TASK DETAILS —
The line containing "[00:00:00.80]" marks the start. Restate it and every following line through the end of the records exactly, and nothing else, leaving out the pictures.

Saved data entries —

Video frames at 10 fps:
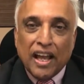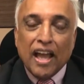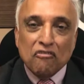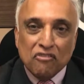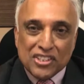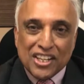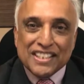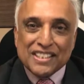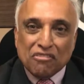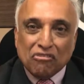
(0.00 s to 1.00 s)

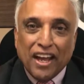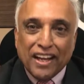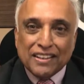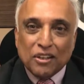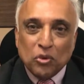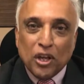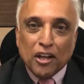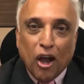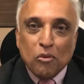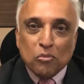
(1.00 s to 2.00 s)
emphasized the fact that we
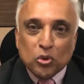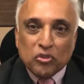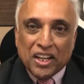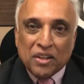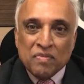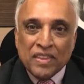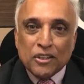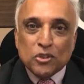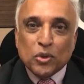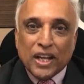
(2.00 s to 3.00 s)
are now moving
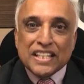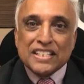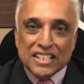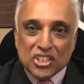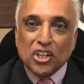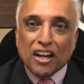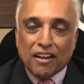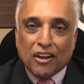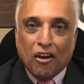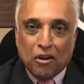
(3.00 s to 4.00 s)
to a
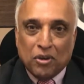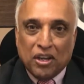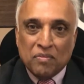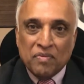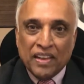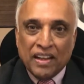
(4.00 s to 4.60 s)
digital economy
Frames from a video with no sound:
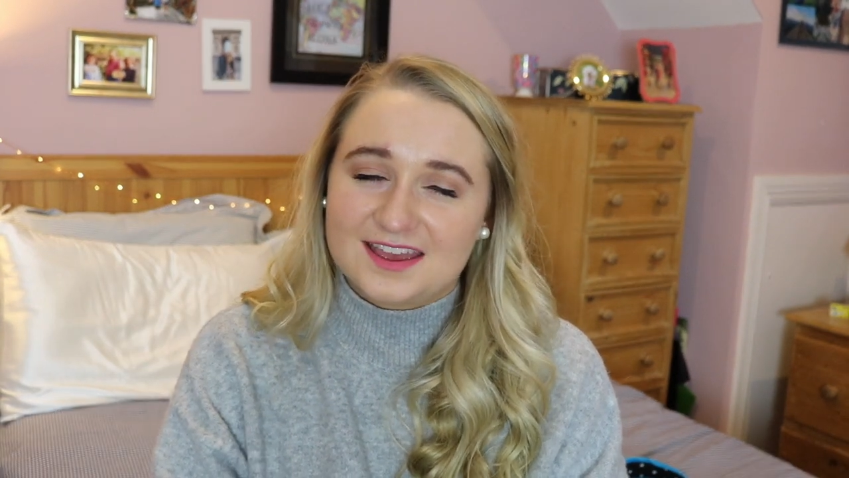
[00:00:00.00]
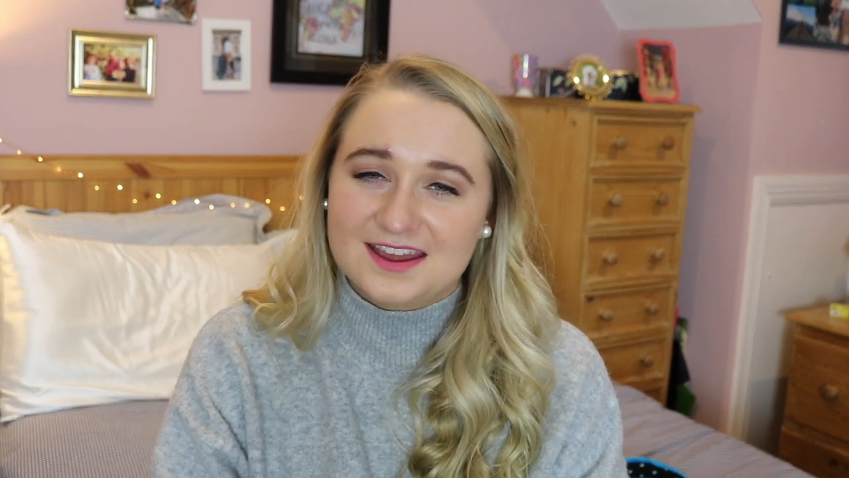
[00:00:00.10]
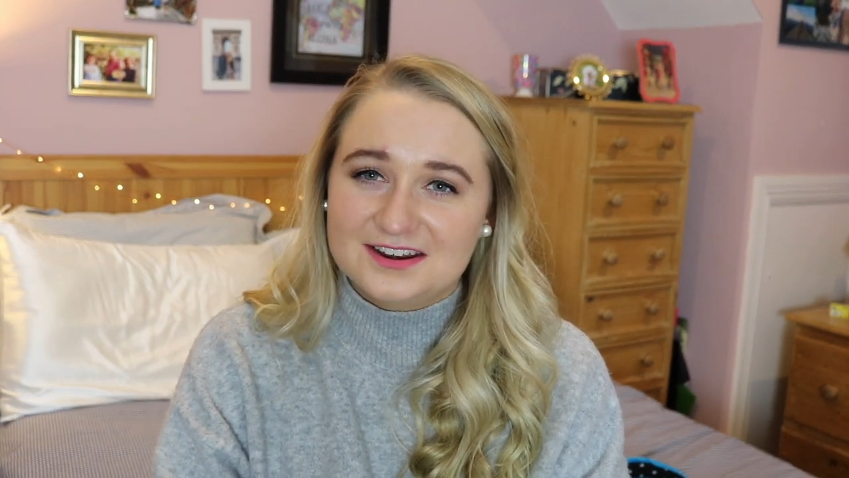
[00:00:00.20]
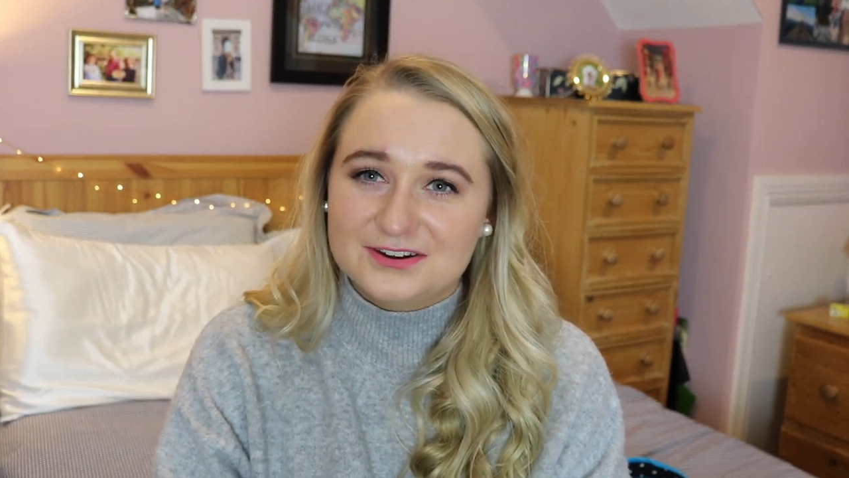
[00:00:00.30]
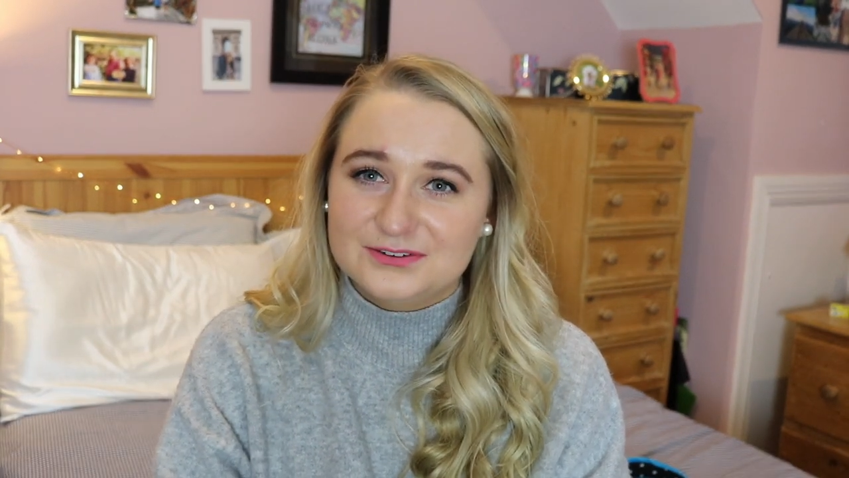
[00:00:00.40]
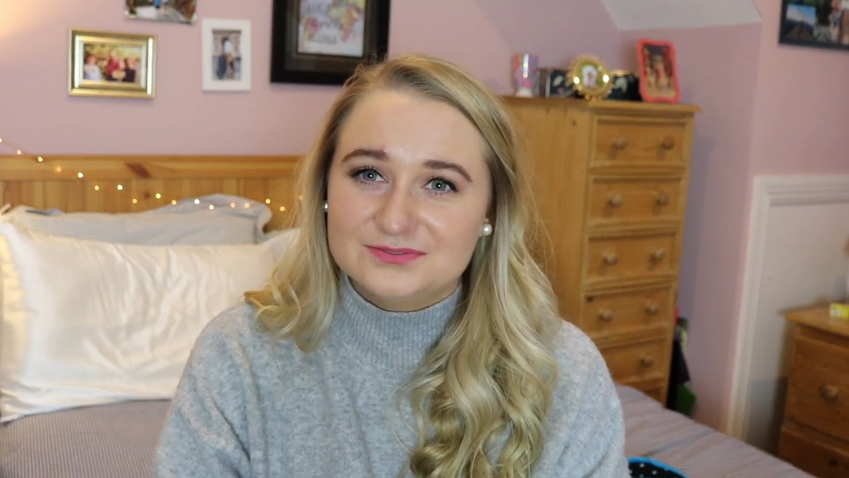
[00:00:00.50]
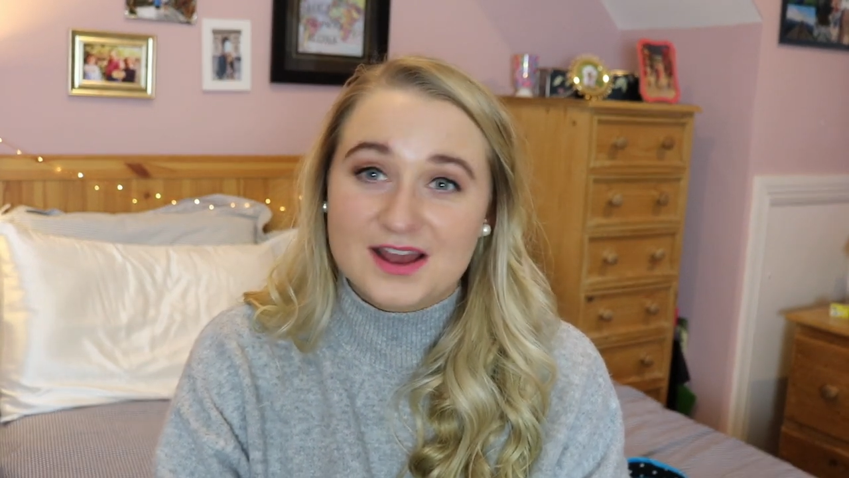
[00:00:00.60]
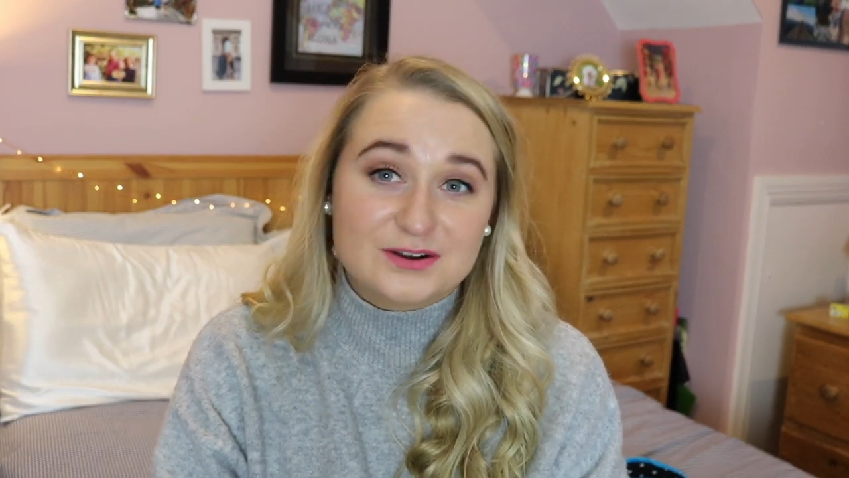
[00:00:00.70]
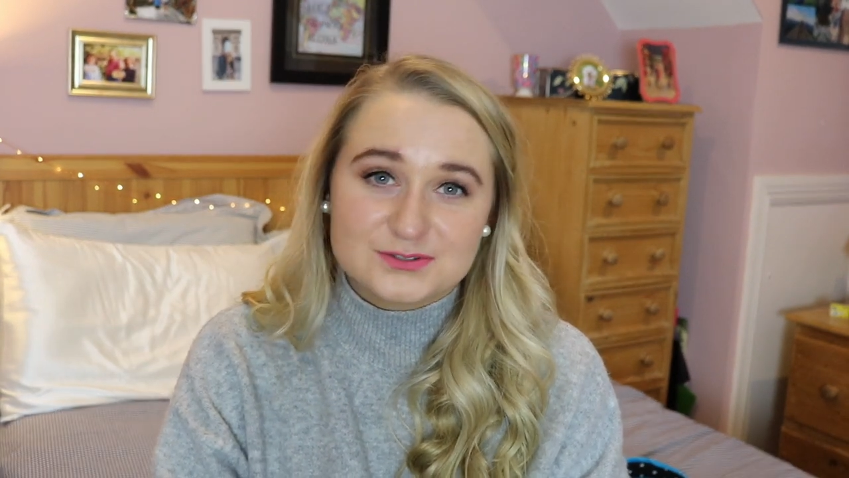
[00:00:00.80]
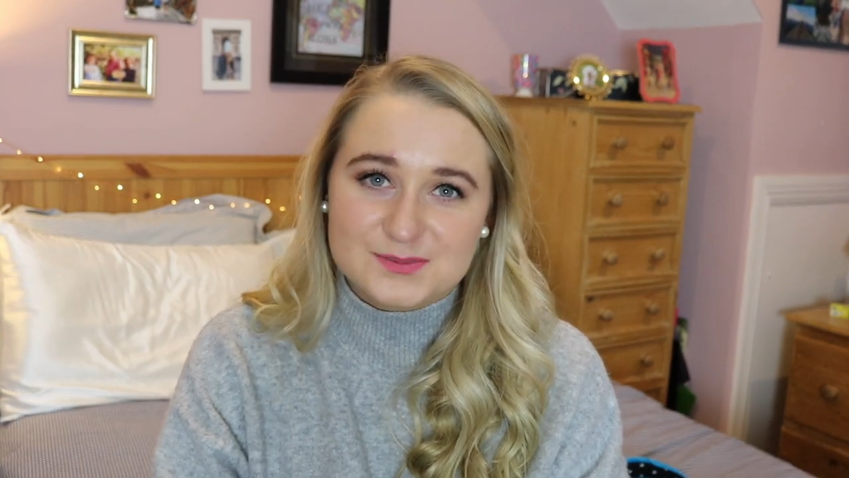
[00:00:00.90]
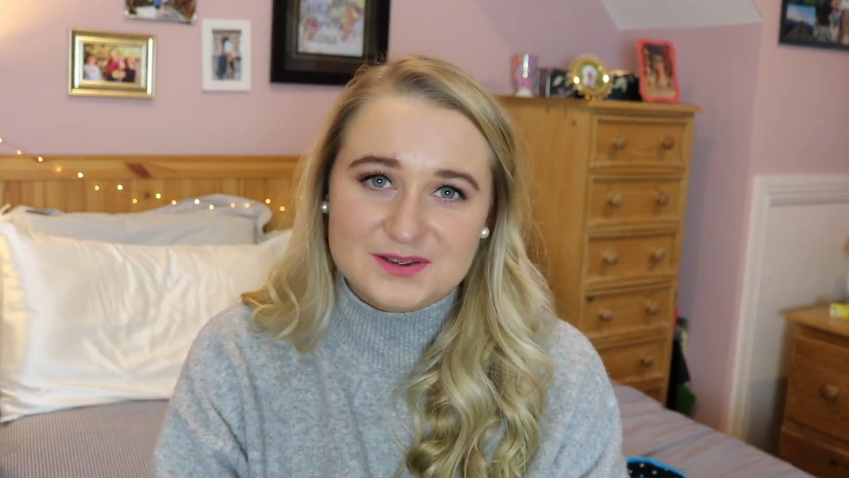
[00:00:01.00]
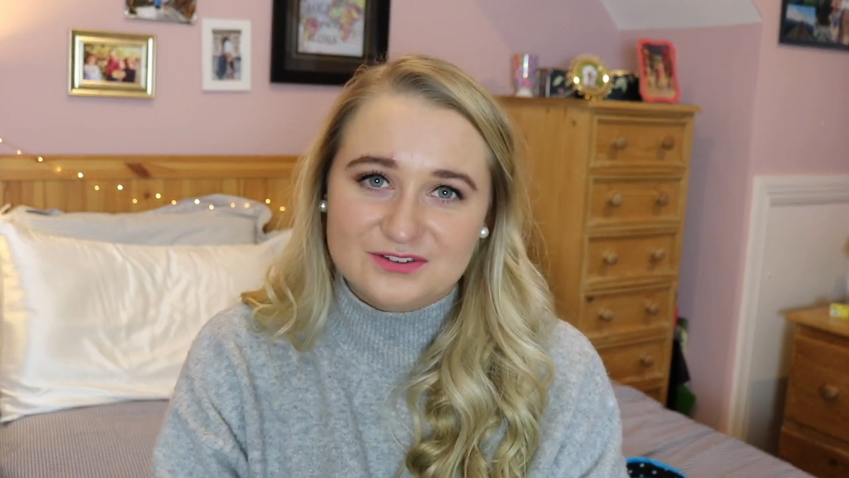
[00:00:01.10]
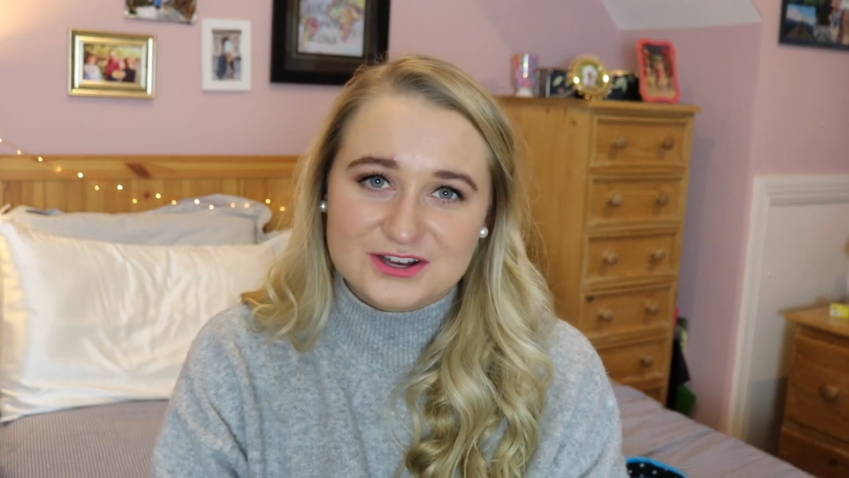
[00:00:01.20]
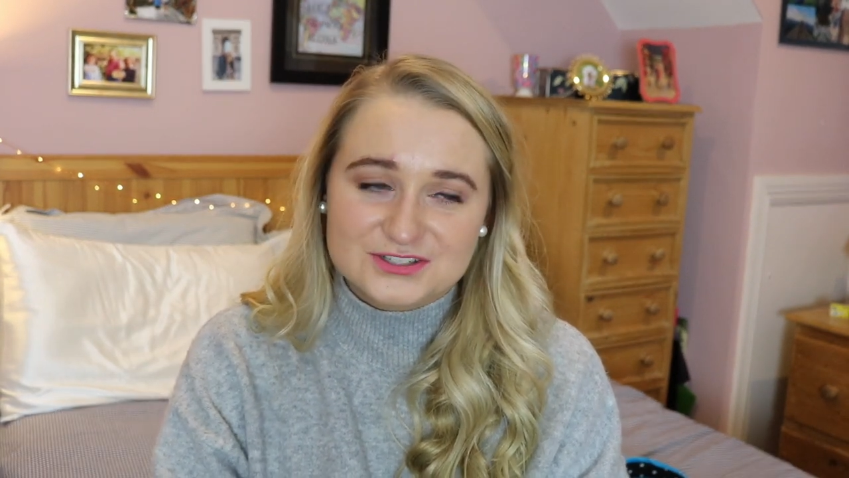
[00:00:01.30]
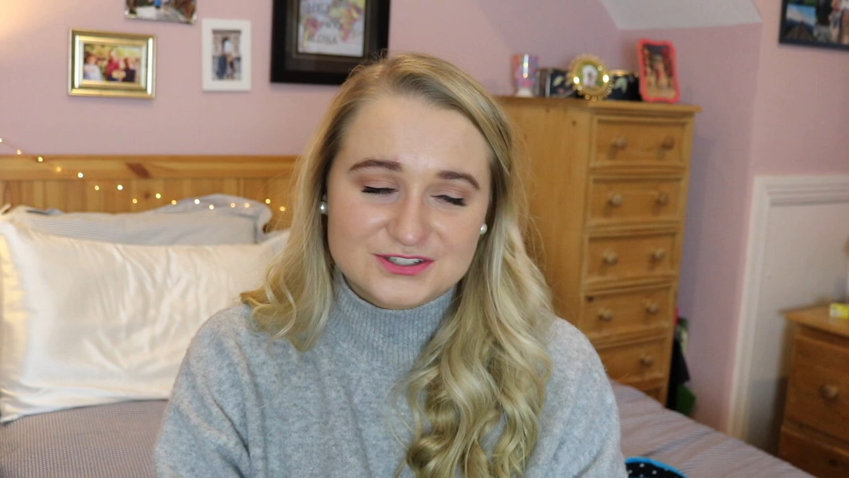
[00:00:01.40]
I don't know. I don't speak
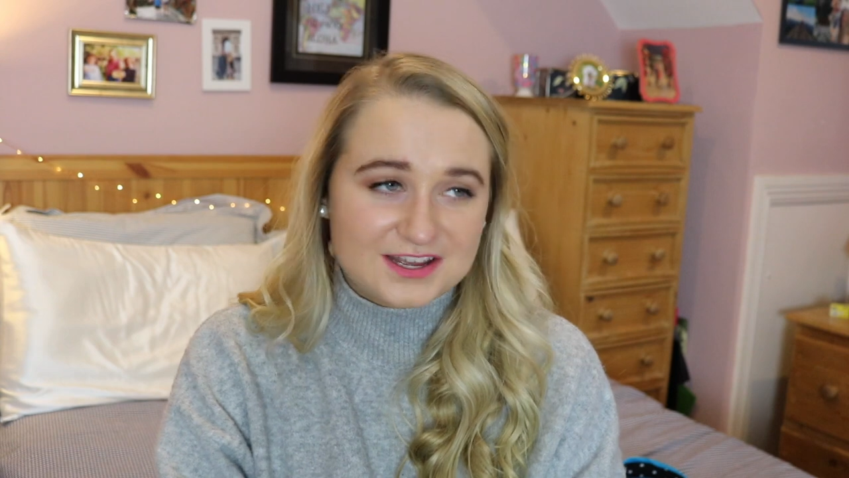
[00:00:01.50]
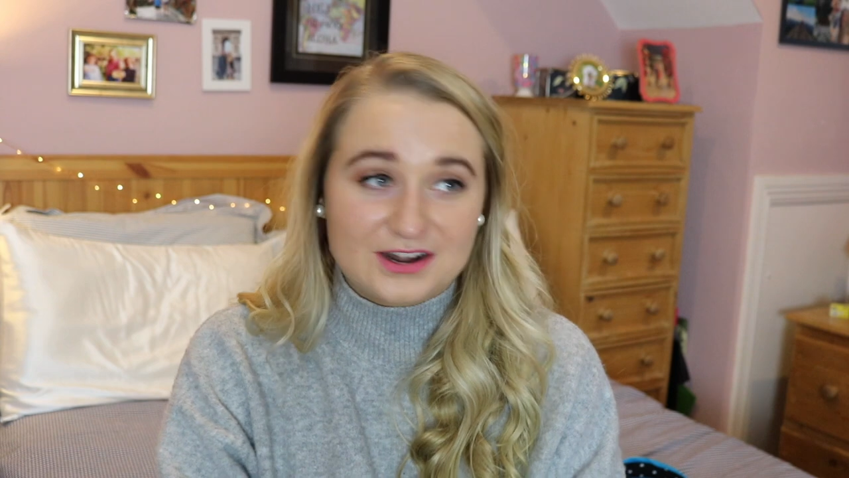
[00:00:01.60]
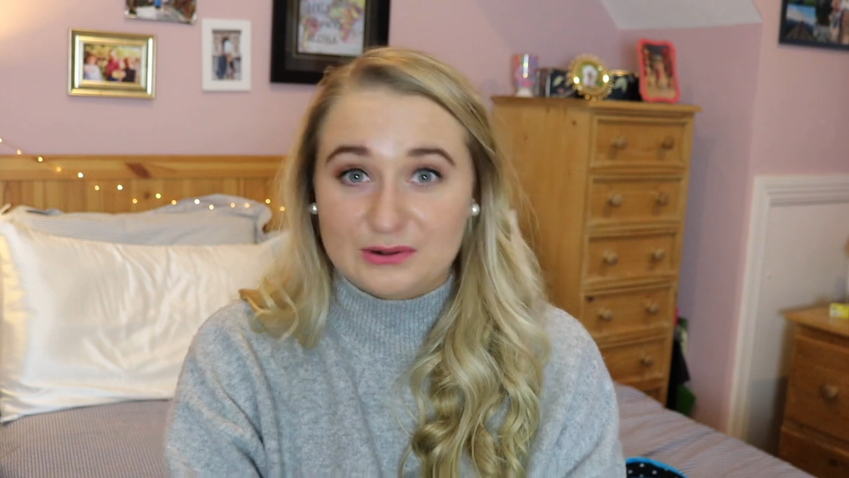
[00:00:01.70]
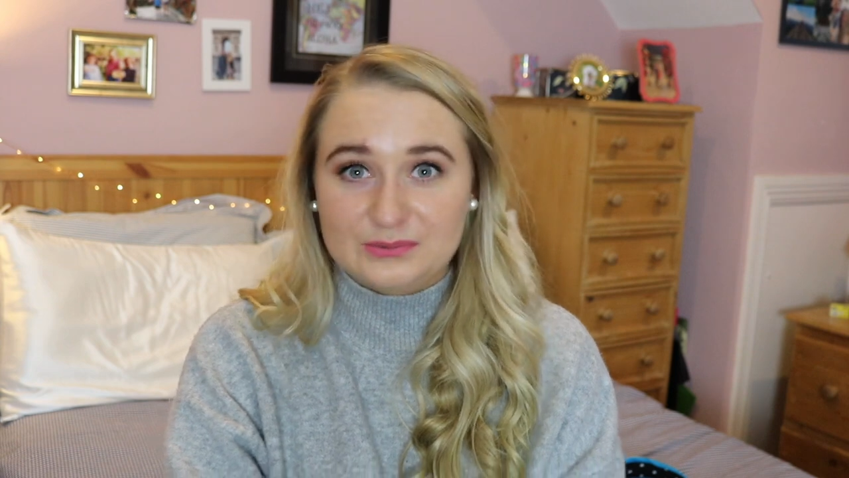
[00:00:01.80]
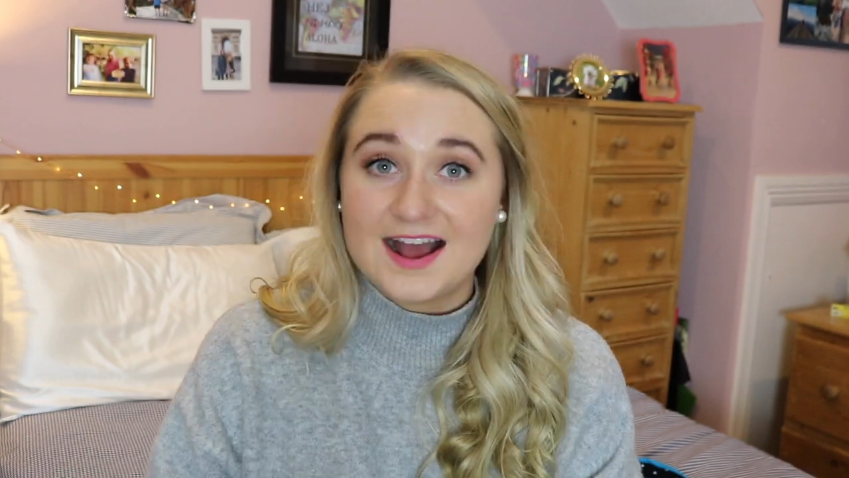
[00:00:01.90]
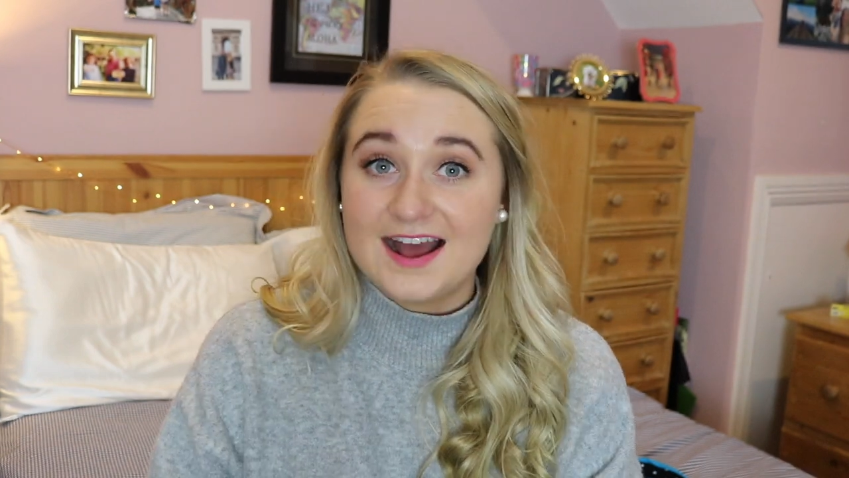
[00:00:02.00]
French at all.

TASK RESULT —
[00:00:00.80]
[00:00:00.90]
[00:00:01.00]
[00:00:01.10]
[00:00:01.20]
[00:00:01.30]
[00:00:01.40]
I don't know. I don't speak
[00:00:01.50]
[00:00:01.60]
[00:00:01.70]
[00:00:01.80]
[00:00:01.90]
[00:00:02.00]
French at all.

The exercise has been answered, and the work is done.